Ne consegue che, non di rado, la possibilità di trasformare un incontro fra il principio maschile e quello femminile in un arricchimento reciproco di impagabile valore e significato, finisce per essere inibita e interamente vanificata dall’insorgere di spinte disordinate, da pulsioni di natura inferiore, da un cieco annaspare come di un naufrago che si aggrappi, in maniera inconsulta, al primo relitto che la corrente gli porta a galleggiare vicino.
La sapienza antica conosceva bene l’importanza degli incontri fra anime e, da Platone a Buddha, aveva creato una vera e propria istituto: il discepolato spirituale, basato sulla trasmissione orale del sapere del maestro a uno o più discepoli (cfr. il nostro precedente articolo: «Le cose più importanti non si comunicano con la parola scritta, ma oralmente»).
Tale istituto è andato pressoché perduto nell'ambito della cultura occidentale, mentre si è conservato in quella orientale; il profondo legame che univa Paramahansa Yogananda al suo venerato «guru», Sri Yukteswar, né è un esempio ben noto a quanti abbiano letto il famoso libro del primo, «Autobiografia di uno Yoghi» (ne abbiamo già parlato nel precedente articolo: «La resurrezione di Sri Yuteswar», sempre consultabile sul sito di Arianna Editrice).
E questo avviene anche perché, in Oriente, si è conservato ben chiaro il concetto che il vero sapere non è una conquista personale che vada gelosamente custodita, come una proprietà privata, magari per ricavarne dei vantaggi personali in termini di prestigio o di guadagno; ma un dono divino, che l'illuminato ha il preciso dovere di trasmettere, non già in maniera indiscriminata, ma a coloro che egli ritiene giunti a un livello spirituale cosiffatto, da poterlo comprendere, assorbire e trasmettere a loro volta.
Ora, tornando al nostro discorso, è evidente che, per l'anima aperta e ben disposta, ogni incontro della propria vita è una occasione preziosa di arricchimento, perfezionamento e oltrepassamento dei limiti ordinari del Sé; ogni incontro è una grazia del Cielo, perfino quelli che, almeno sul momento, non sembrano portare altro che tristezza, confusione e dolore.
Tuttavia, nella grande maggioranza dei casi, un incontro è tanto più proficuo sul piano spirituale, quanta più è la strada che quell'anima ha saputo fare in precedenza da sola, magari sbagliando, inciampando e cadendo più volte a terra. Perché solo chi sa camminare a lungo da solo, sa poi anche apprezzare, al loro giusto valore, gli incontri con un'anima altrettanto elevata, o altrettanto desiderosa di elevazione.

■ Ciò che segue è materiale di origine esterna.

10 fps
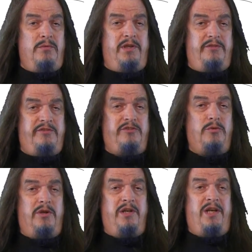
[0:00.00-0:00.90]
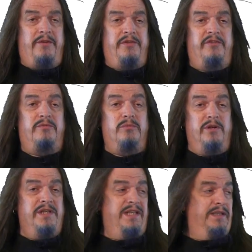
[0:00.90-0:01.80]
when he squirted out this
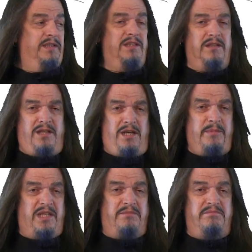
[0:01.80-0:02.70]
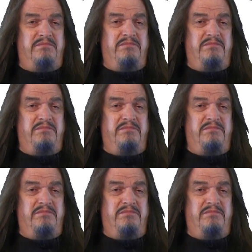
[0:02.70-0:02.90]
runny, globby,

La vita, a volte, ci appare simile a un deserto popolato di presenze vuote, insignificanti, o addirittura apertamente ostili.

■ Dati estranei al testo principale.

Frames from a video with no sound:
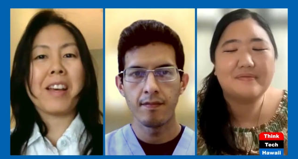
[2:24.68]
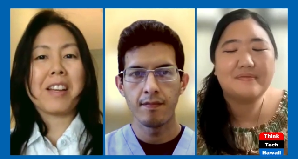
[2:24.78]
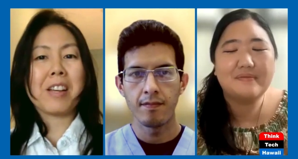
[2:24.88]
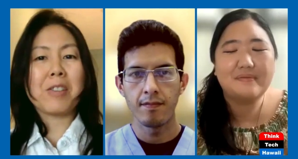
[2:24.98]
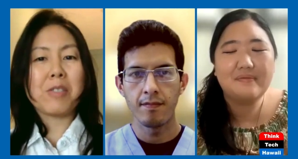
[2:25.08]

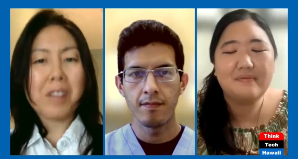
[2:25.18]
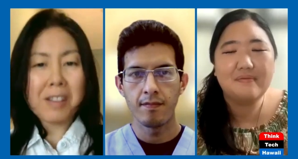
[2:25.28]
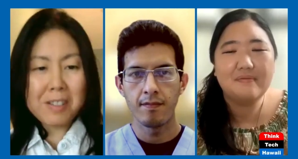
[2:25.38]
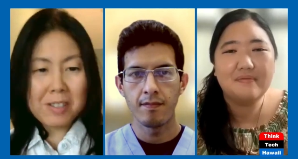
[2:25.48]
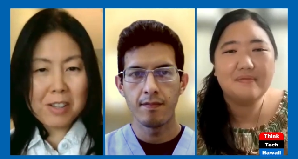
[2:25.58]
Speaker 1: can you tell
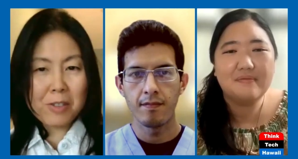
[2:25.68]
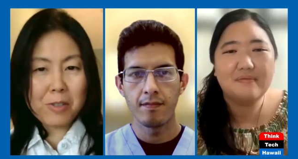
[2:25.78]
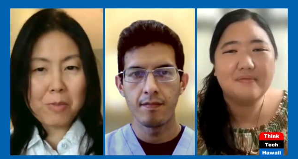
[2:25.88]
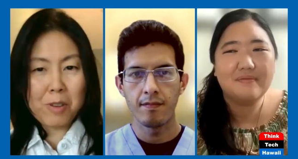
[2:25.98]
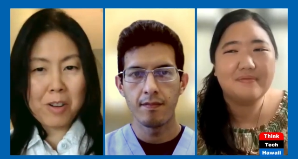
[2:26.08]
us, Dr.
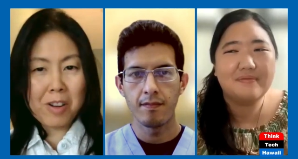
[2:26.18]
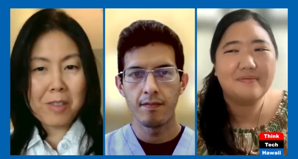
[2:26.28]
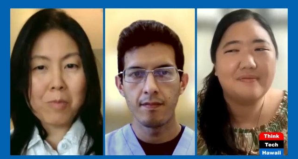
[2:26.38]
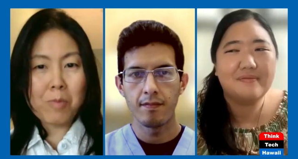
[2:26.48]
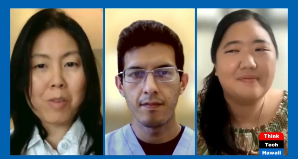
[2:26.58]
Juan,
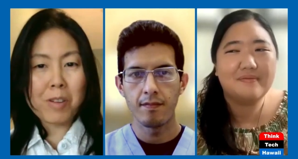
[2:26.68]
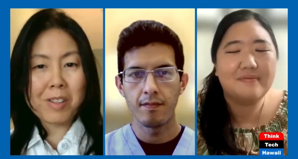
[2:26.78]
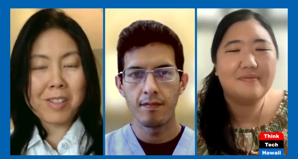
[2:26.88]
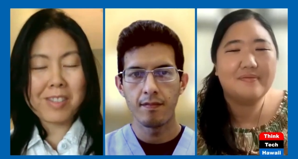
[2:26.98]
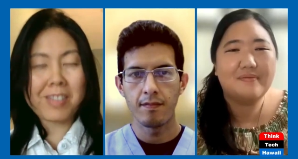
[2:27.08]
what
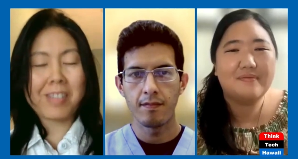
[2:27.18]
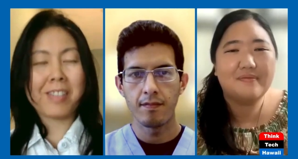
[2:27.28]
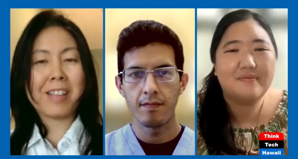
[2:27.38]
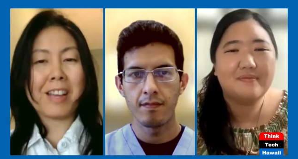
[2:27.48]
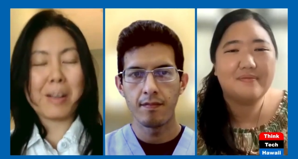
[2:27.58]
it's
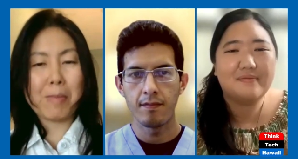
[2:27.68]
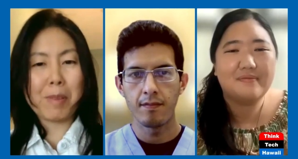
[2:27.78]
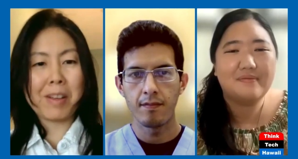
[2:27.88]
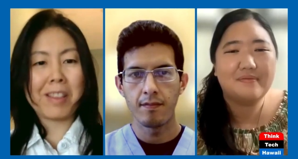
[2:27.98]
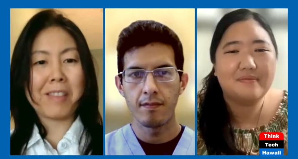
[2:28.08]
like
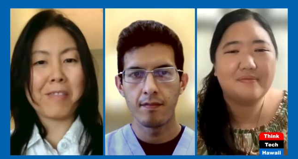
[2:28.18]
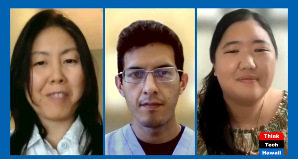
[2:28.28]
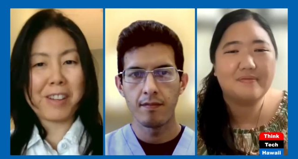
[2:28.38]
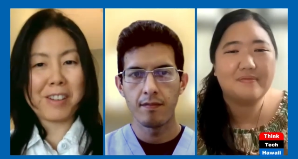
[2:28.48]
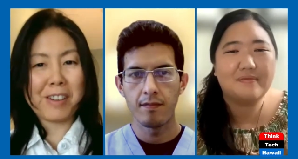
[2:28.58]
being the
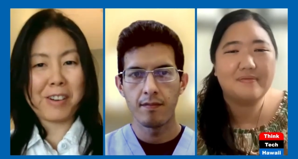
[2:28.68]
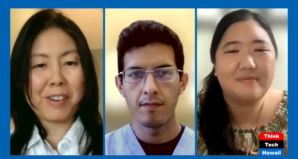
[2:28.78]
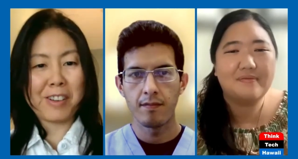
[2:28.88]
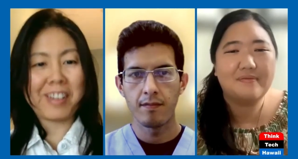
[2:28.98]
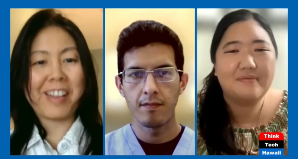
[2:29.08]

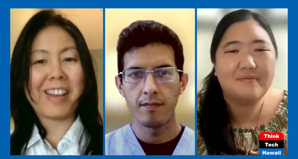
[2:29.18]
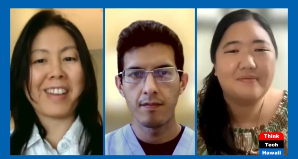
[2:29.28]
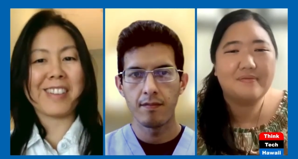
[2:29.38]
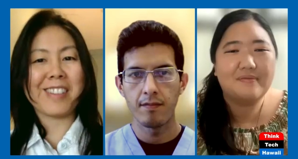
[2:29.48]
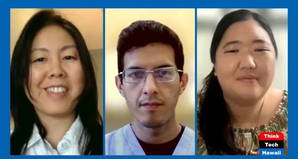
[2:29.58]
veterinarian
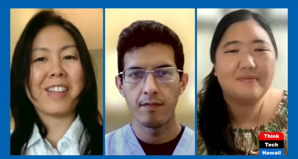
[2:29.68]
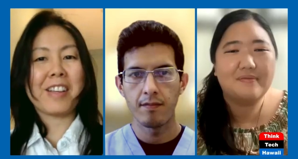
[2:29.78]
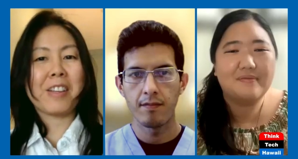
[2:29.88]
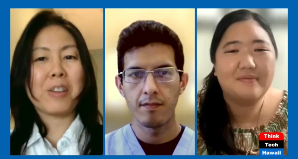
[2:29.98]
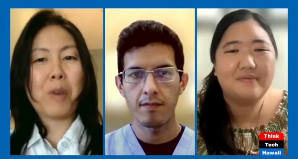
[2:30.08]
at
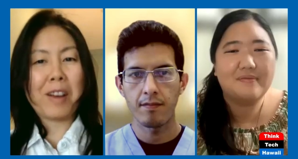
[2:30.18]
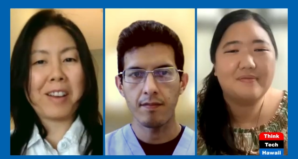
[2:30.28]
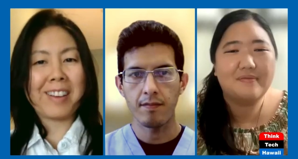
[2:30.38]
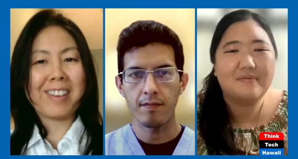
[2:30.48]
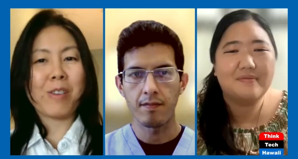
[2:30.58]
the
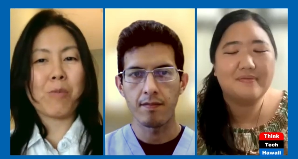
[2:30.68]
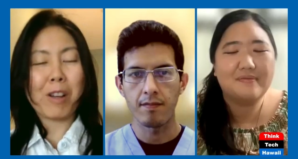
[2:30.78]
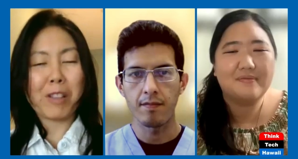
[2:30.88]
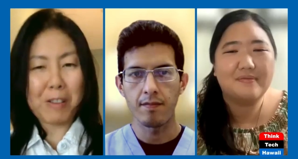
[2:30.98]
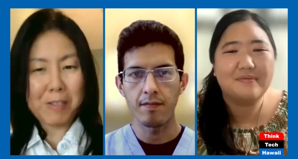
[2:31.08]
Hawaii
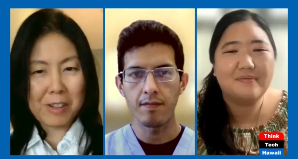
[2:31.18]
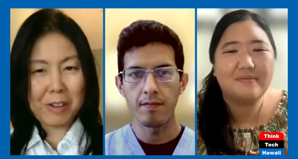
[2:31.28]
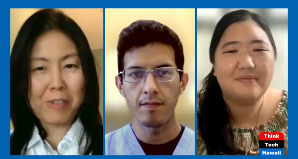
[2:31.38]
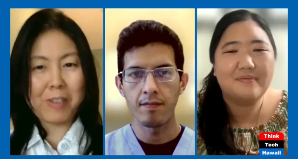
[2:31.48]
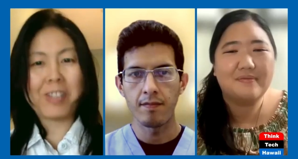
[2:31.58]
Wildlife Center
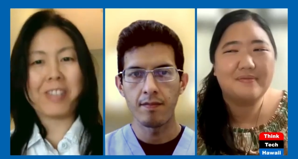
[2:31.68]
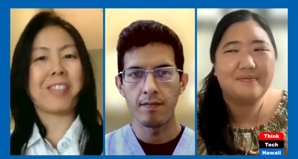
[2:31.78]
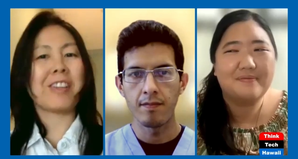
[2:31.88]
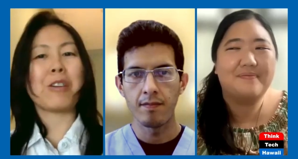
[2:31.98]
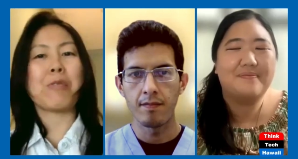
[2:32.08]
versus
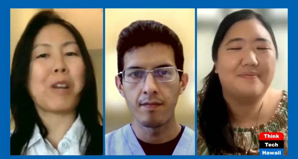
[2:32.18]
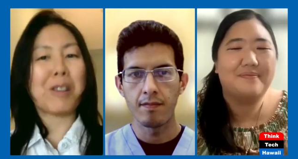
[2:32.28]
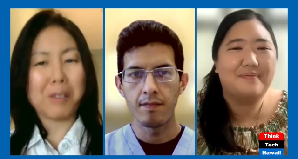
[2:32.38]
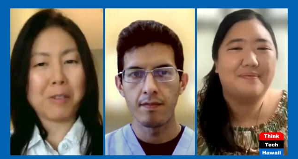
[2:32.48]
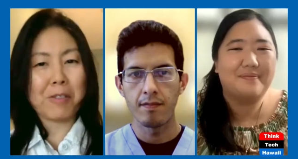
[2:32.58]
like a
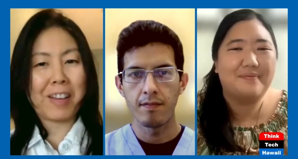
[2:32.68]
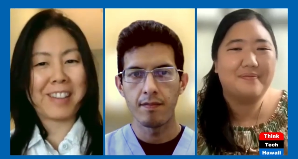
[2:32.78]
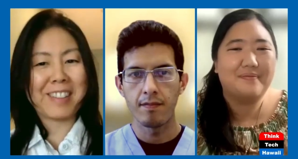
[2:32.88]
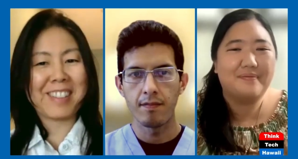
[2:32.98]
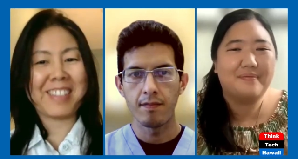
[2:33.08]
regular
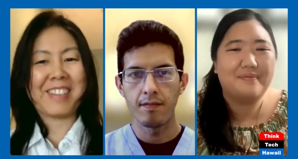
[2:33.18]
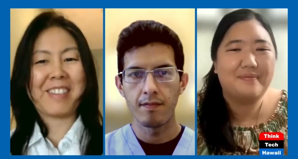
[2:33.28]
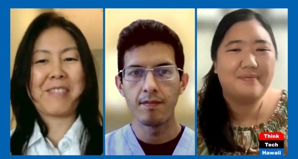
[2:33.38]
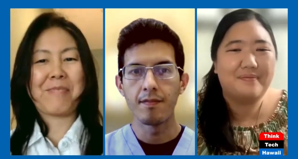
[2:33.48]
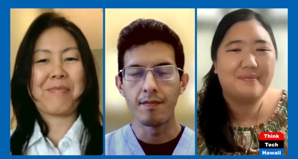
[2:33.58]
vet?
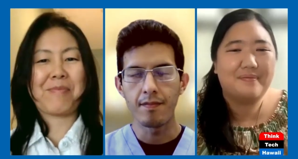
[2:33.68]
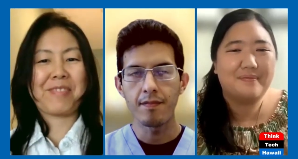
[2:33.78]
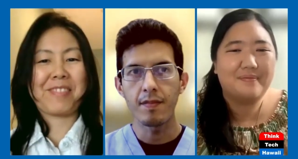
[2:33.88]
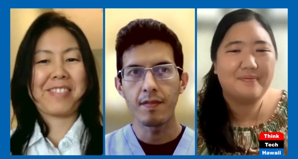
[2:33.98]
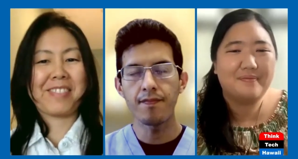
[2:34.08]

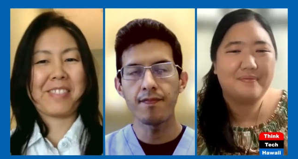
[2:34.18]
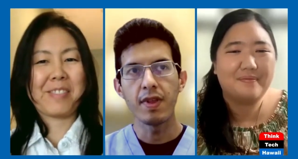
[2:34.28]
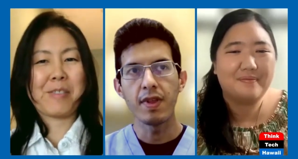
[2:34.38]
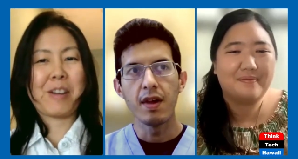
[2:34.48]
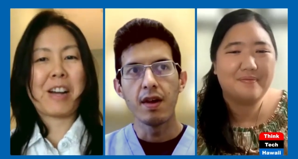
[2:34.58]

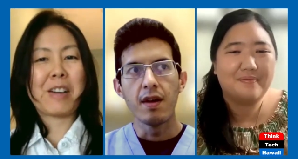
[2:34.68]
What kind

Ciò che restituisce calore, splendore e fiducia nella vita è, molto spesso, l'incontro con un'anima bella, che ci viene incontro proprio quando più avvertiamo la fatica del cammino e il peso di una solitudine che, quando è dovuta alla distanza troppo grande del livello spirituale, sembra pesarci addosso come una maledizione.
In quei momenti, l'aura del mondo torna per noi a farsi magica, e le cose riprendono a brillare con una freschezza ed una vivacità di colori, quale avevamo da tempo dimenticata.
Sia lode a questi incontri benedetti; sia lode alla forza benevola che li conduce incontro ai nostri passi affaticati e stanchi.
Per merito loro, una nuova ventata di energia percorre la nostra anima come un fremito, e la apre all'incanto e alla gratitudine nei confronti dell'Essere.